Position Paper for Data Fabric IG Interoperability, Infrastructures and Virtuality https://rd-alliance.org/group/data-fabric-ig.html Gary Berg-Cross, Keith.

Slides:



Advertisements
Similar presentations
Presented to: By: Date: Federal Aviation Administration Registry/Repository in a SOA Environment SOA Brown Bag #5 SWIM Team March 9, 2011.
Advertisements

ASCR Data Science Centers Infrastructure Demonstration S. Canon, N. Desai, M. Ernst, K. Kleese-Van Dam, G. Shipman, B. Tierney.
High Performance Computing Course Notes Grid Computing.
Overview of OASIS SOA Reference Architecture Foundation (SOA-RAF)
OASIS Reference Model for Service Oriented Architecture 1.0
Software Engineering Module 1 -Components Teaching unit 3 – Advanced development Ernesto Damiani Free University of Bozen - Bolzano Lesson 2 – Components.
Community Manager A Dynamic Collaboration Solution on Heterogeneous Environment Hyeonsook Kim  2006 CUS. All rights reserved.
1 Metadata Data Foundation and Terminology RDA-P5 San Diego - Keith Jeffery.
Vivien Bonazzi Ph.D. Program Director: Computational Biology (NHGRI) Co Chair Software Methods & Systems (BD2K) Biomedical Big Data Initiative (BD2K)
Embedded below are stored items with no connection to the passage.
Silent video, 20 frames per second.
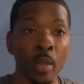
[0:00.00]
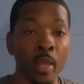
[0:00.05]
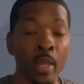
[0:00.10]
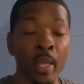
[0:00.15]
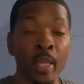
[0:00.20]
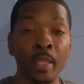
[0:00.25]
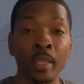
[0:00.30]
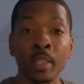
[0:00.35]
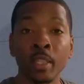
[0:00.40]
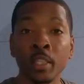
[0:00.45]

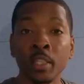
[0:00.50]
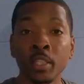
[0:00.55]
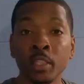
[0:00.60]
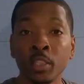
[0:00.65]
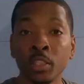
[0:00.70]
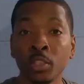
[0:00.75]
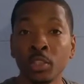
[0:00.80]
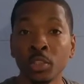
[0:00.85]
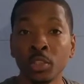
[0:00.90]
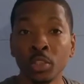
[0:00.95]
at least
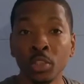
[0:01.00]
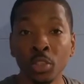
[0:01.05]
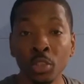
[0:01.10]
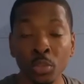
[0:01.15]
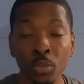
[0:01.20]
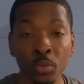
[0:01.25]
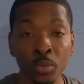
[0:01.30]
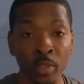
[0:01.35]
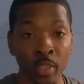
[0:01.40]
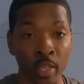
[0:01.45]

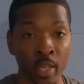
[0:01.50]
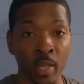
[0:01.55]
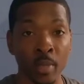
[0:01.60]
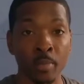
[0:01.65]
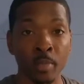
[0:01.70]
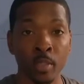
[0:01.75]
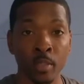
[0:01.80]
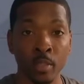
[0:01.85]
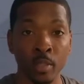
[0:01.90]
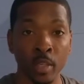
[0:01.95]
2
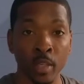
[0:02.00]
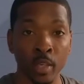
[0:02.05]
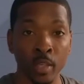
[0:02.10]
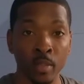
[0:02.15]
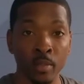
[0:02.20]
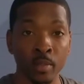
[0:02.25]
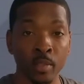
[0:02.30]
times a day,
LEVERAGING THE ENTERPRISE INFORMATION ENVIRONMENT Louise Edmonds Senior Manager Information Management ACT Health.
RDA Data Foundation and Terminology (DFT) IG: Introduction Prepared for RDA Plenary San Diego, March 9, 2015 Gary Berg-Cross, Raphael Ritz, Co-Chairs DFT.
Requirements for Epidemic Information Management Farrukh Najmi XML Standards Architect Sun Microsystems
Cardea Requirements, Authorization Model, Standards and Approach Globus World Security Workshop January 23, 2004 Rebekah Lepro Metz
Chapter 6 System Engineering - Computer-based system - System engineering process - “Business process” engineering - Product engineering (Source: Pressman,
DATA FOUNDATION TERMINOLOGY WG 4 th Plenary Update THE PLUM GOALS This model together with the derived terminology can be used Across communities and stakeholders.
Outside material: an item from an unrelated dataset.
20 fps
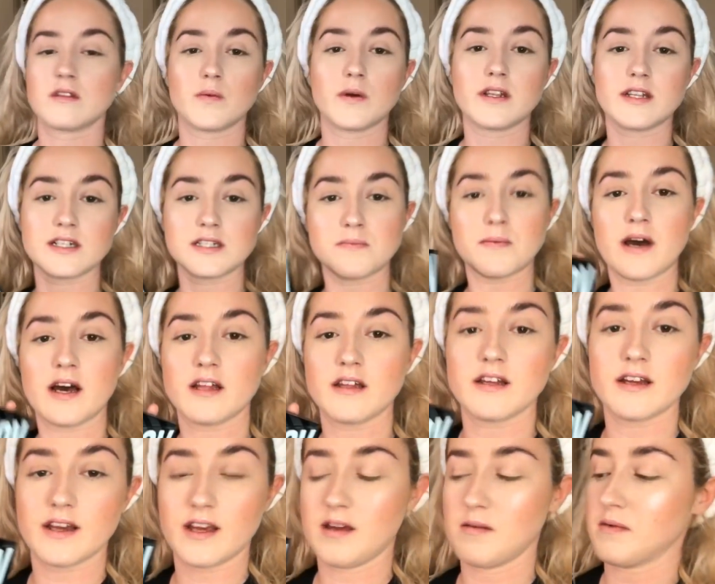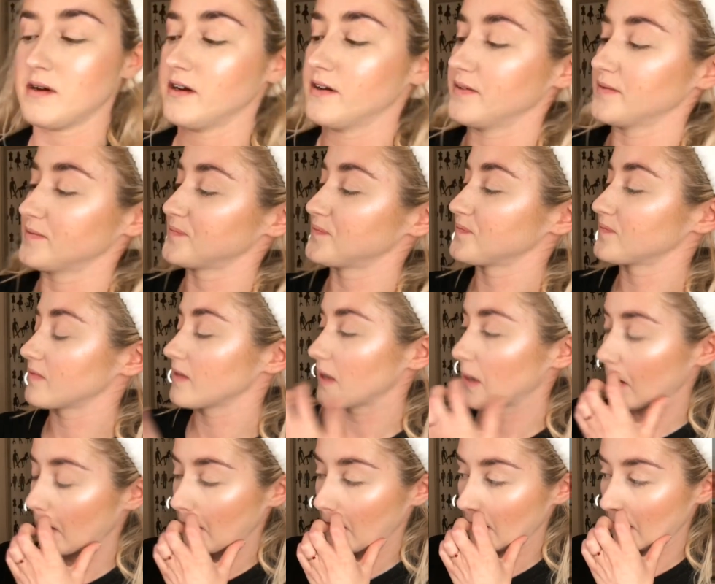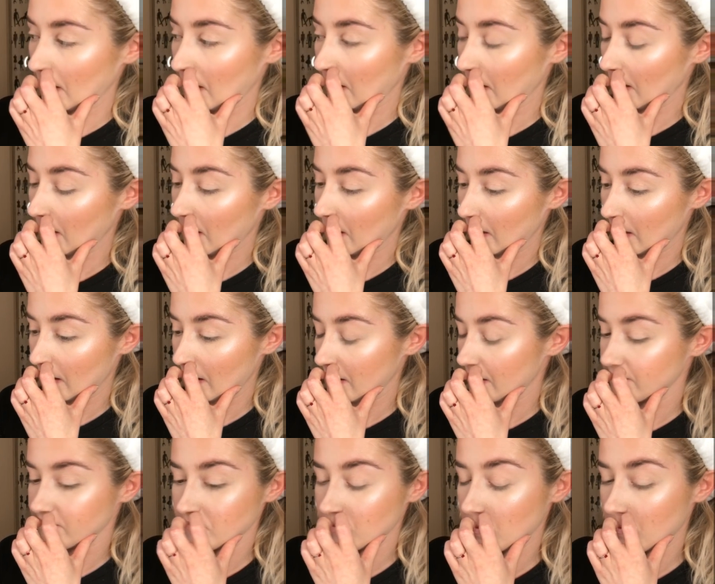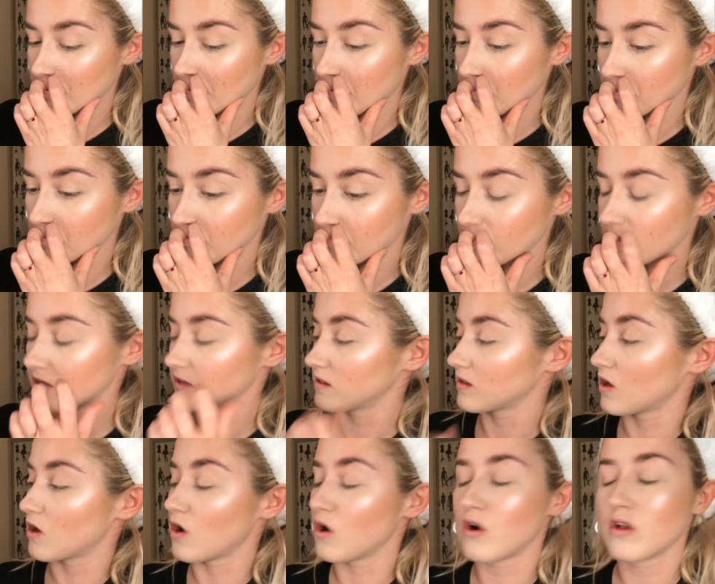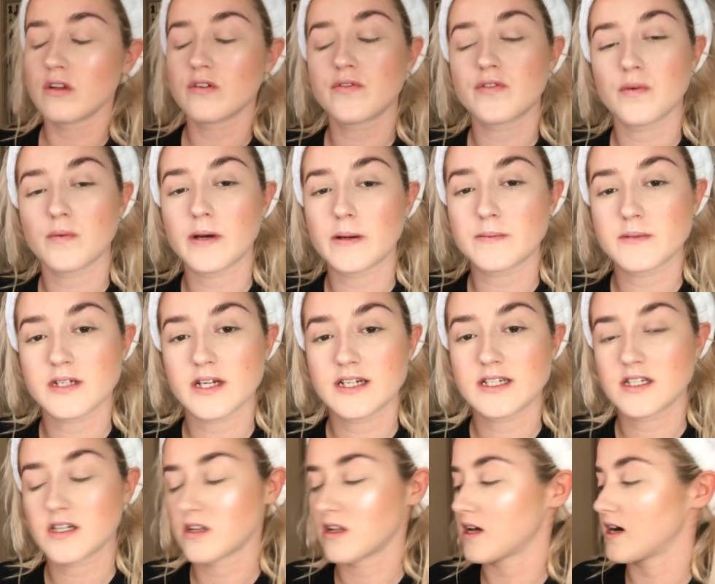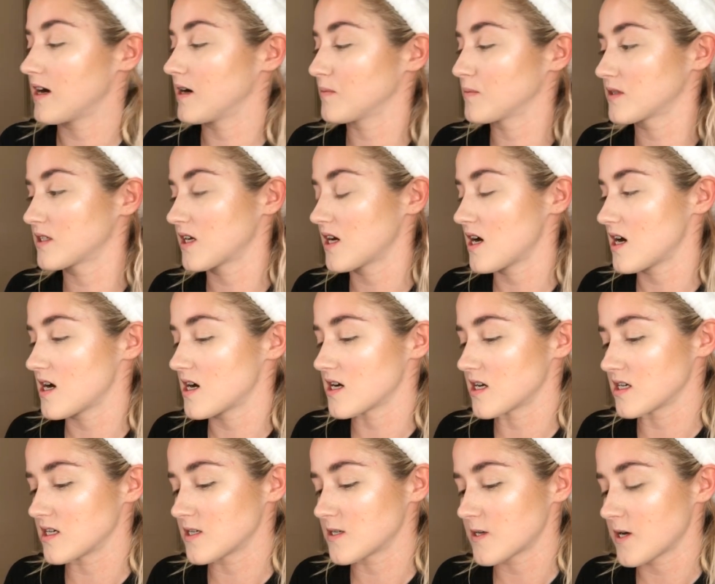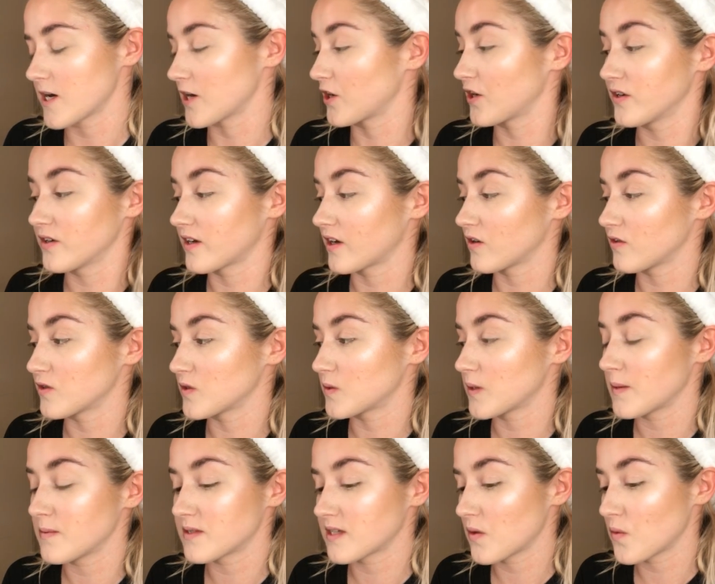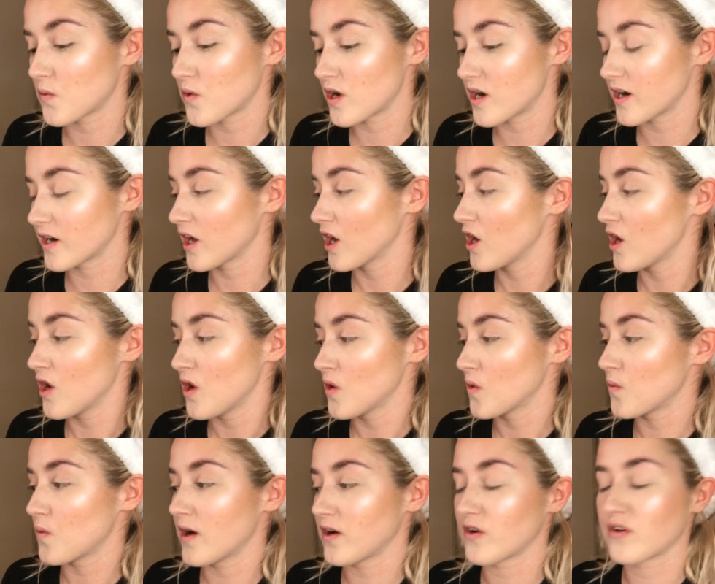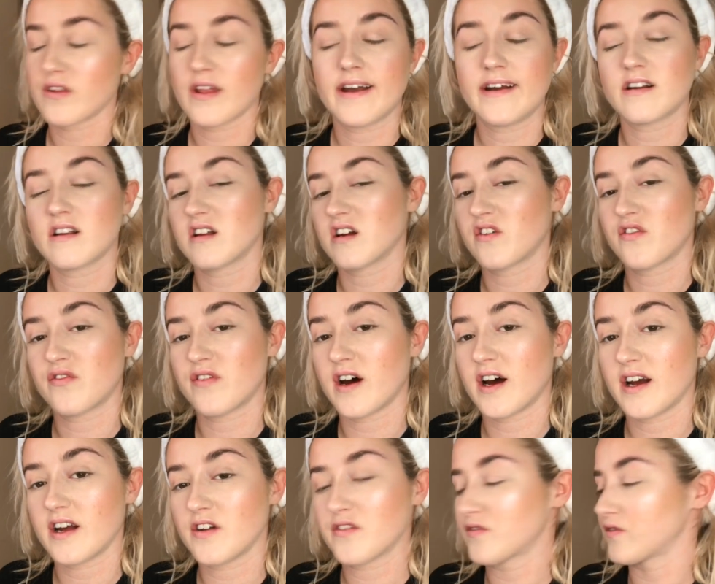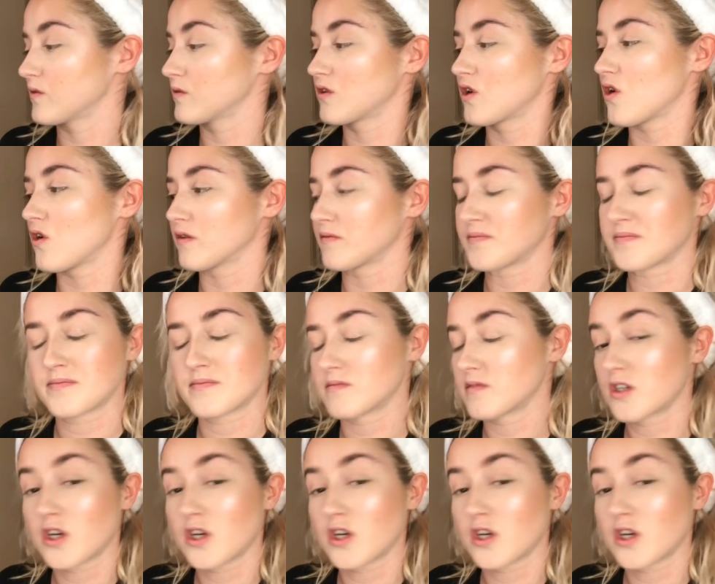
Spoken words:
When this palette came out, I never got it. All of the websites collapsed and I couldn't get onto it. I was at work, went online at like 5, gone.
An Answer to the EC Expert Group on CLOUD Computing Keith G Jeffery Scientific Coordinator.
Working Group: Practical Policy Rainer Stotzka, Reagan Moore.
USING METADATA TO FACILITATE UNDERSTANDING AND CERTIFICATION ABOUT THE PRESERVATION PROPERTIES OF A PRESERVATION SYSTEM Jewel H. Ward, Hao Xu, Mike C.
©Ian Sommerville 2000 Software Engineering, 6th edition. Slide 1 Component-based development l Building software from reusable components l Objectives.
Introduction to MDA (Model Driven Architecture) CYT.
The Data Grid: Towards an Architecture for the Distributed Management and Analysis of Large Scientific Dataset Caitlin Minteer & Kelly Clynes.
Interfacing Registry Systems December 2000.
Data Fabric IG Introduction. 2  about 50 interviews & about 75 community interactions  Data Management and Processing is too time consuming and costly.
Linked-data and the Internet of Things Payam Barnaghi Centre for Communication Systems Research University of Surrey March 2012.
Delivering business value through Context Driven Content Management Karsten Fogh Ho-Lanng, CTO.
The roots of innovation Future and Emerging Technologies (FET) Future and Emerging Technologies (FET) The roots of innovation Proactive initiative on:
Ocean Observatories Initiative Data Management (DM) Subsystem Overview Michael Meisinger September 29, 2009.
© 2012 xtUML.org Bill Chown – Mentor Graphics Model Driven Engineering.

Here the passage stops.